• [SUPPLIED ENTRIES]:
::::
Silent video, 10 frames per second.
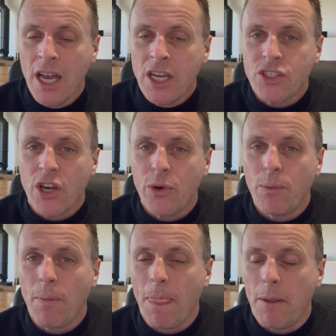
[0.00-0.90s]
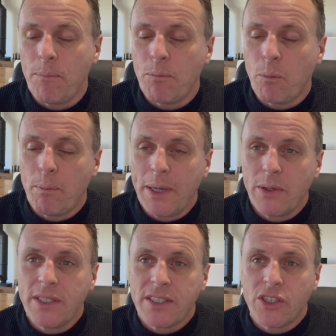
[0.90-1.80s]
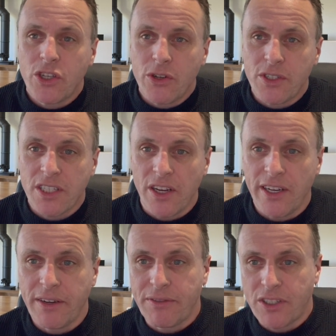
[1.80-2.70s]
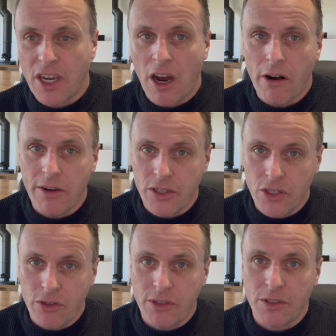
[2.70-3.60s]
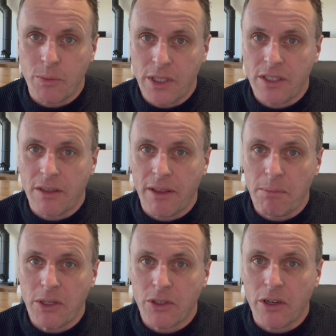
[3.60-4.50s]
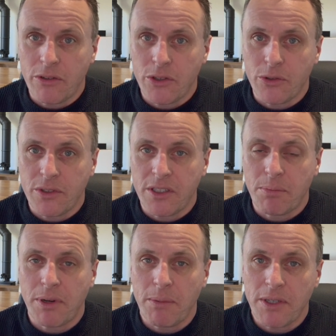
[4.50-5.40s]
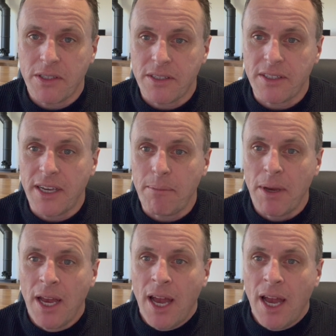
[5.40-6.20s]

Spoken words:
So buildings insurance is slightly different to car insurance, which I think most car insurances are pretty much the same.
::::
• [TASK INSTRUCTIONS]: Could you output the entire listing verbatim while omitting its pictures?

• [SOLUTION FOR THIS TASK]:
Silent video, 10 frames per second.
[0.00-0.90s]
[0.90-1.80s]
[1.80-2.70s]
[2.70-3.60s]
[3.60-4.50s]
[4.50-5.40s]
[5.40-6.20s]

Spoken words:
So buildings insurance is slightly different to car insurance, which I think most car insurances are pretty much the same.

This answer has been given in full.